Prompt
Pictures must not appear in the copy. Restate exactly the lines below from the one with "[0:00.00-0:00.99]" through the one with "[0:13.80-0:14.79]", inclusive.

Exercise material

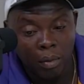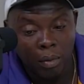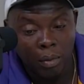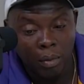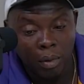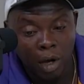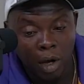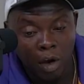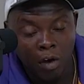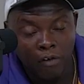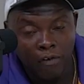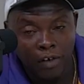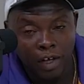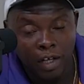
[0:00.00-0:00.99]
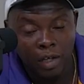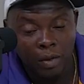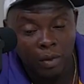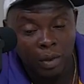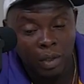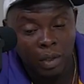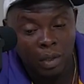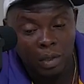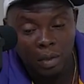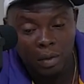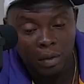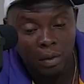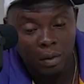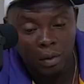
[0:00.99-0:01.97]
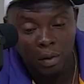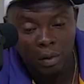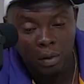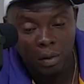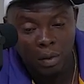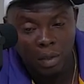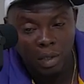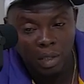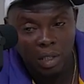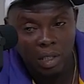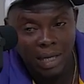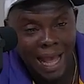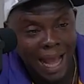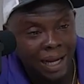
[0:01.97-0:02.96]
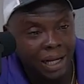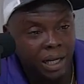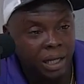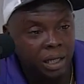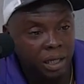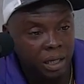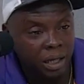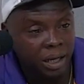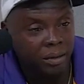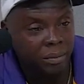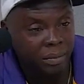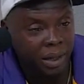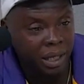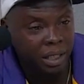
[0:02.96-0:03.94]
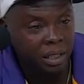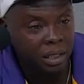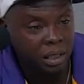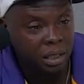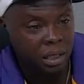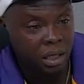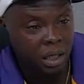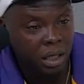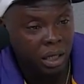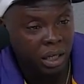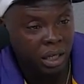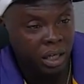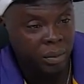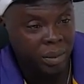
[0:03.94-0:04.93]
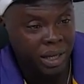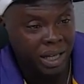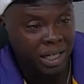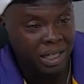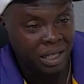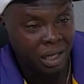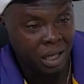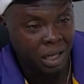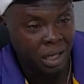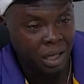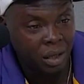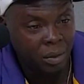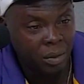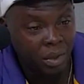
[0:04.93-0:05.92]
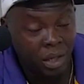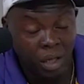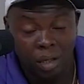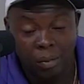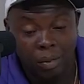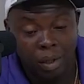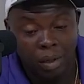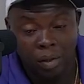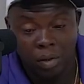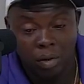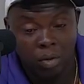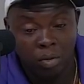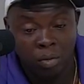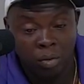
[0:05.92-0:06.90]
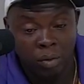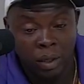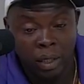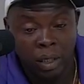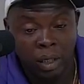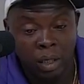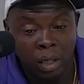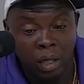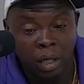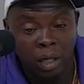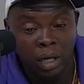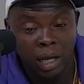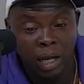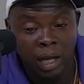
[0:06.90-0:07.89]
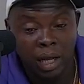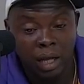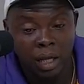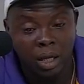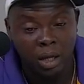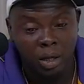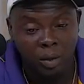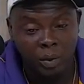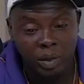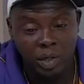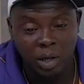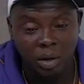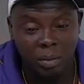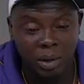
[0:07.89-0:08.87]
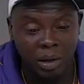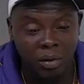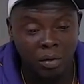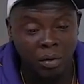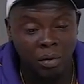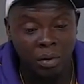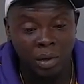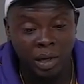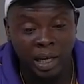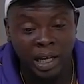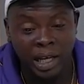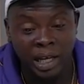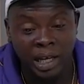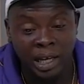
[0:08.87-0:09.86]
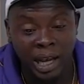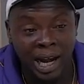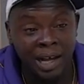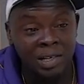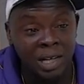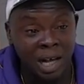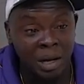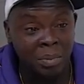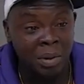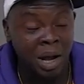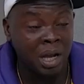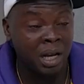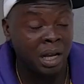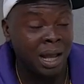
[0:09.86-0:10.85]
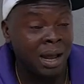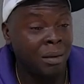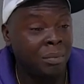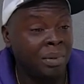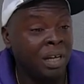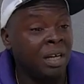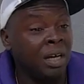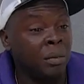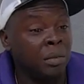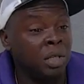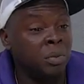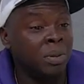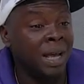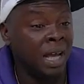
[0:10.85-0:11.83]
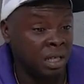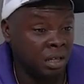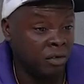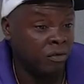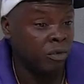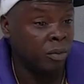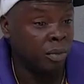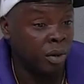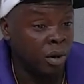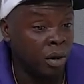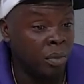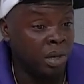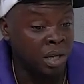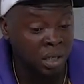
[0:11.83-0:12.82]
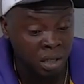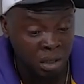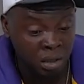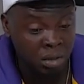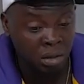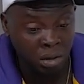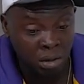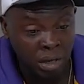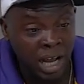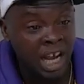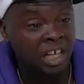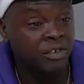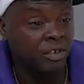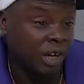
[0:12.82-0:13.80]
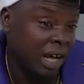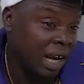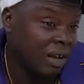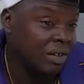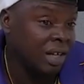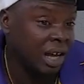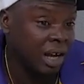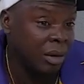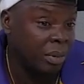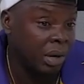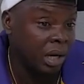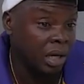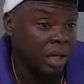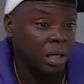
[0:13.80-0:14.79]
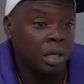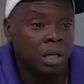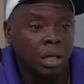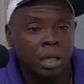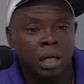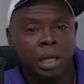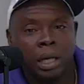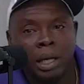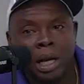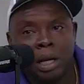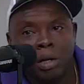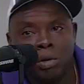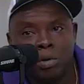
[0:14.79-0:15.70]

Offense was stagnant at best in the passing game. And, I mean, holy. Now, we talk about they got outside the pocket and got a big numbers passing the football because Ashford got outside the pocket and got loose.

---

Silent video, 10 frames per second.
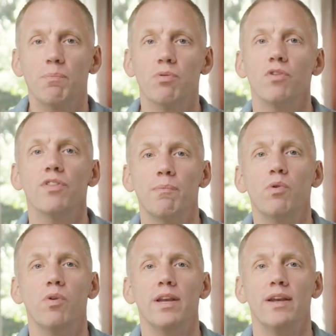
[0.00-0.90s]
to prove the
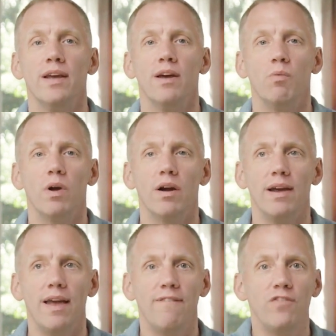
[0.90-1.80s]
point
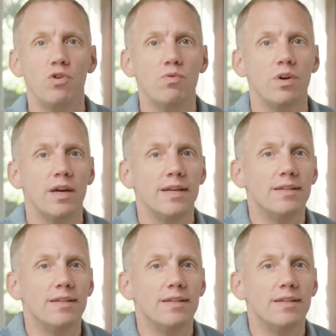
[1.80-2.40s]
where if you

Solved problem
[0:00.00-0:00.99]
[0:00.99-0:01.97]
[0:01.97-0:02.96]
[0:02.96-0:03.94]
[0:03.94-0:04.93]
[0:04.93-0:05.92]
[0:05.92-0:06.90]
[0:06.90-0:07.89]
[0:07.89-0:08.87]
[0:08.87-0:09.86]
[0:09.86-0:10.85]
[0:10.85-0:11.83]
[0:11.83-0:12.82]
[0:12.82-0:13.80]
[0:13.80-0:14.79]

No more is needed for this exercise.